**Your goal:** Please reproduce the data exactly and omit the pictures.

Dataset entries
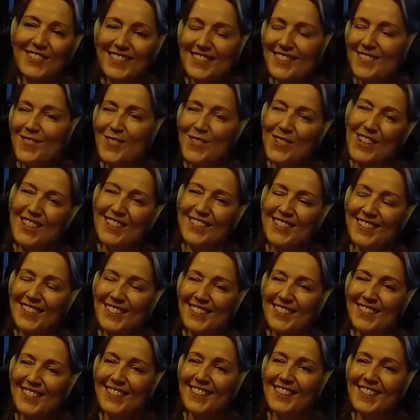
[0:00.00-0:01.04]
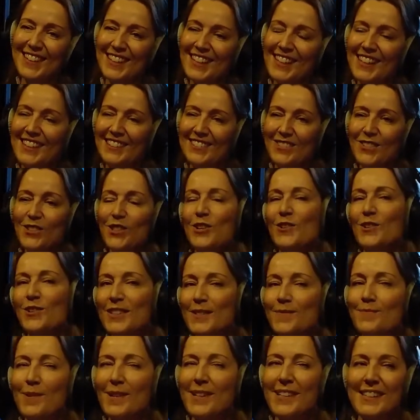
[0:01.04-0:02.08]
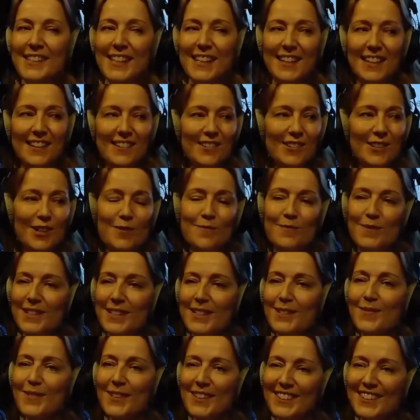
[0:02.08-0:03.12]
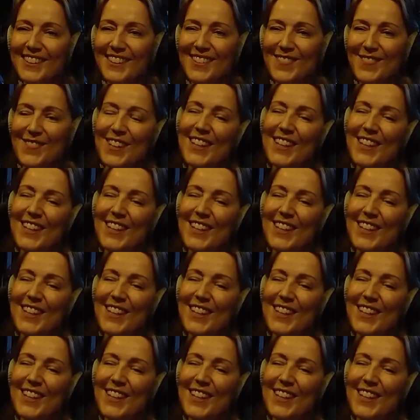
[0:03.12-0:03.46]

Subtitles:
It's pretty unlikely, although I would probably say that all companies are a bit like that.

**Written response:**
[0:00.00-0:01.04]
[0:01.04-0:02.08]
[0:02.08-0:03.12]
[0:03.12-0:03.46]

Subtitles:
It's pretty unlikely, although I would probably say that all companies are a bit like that.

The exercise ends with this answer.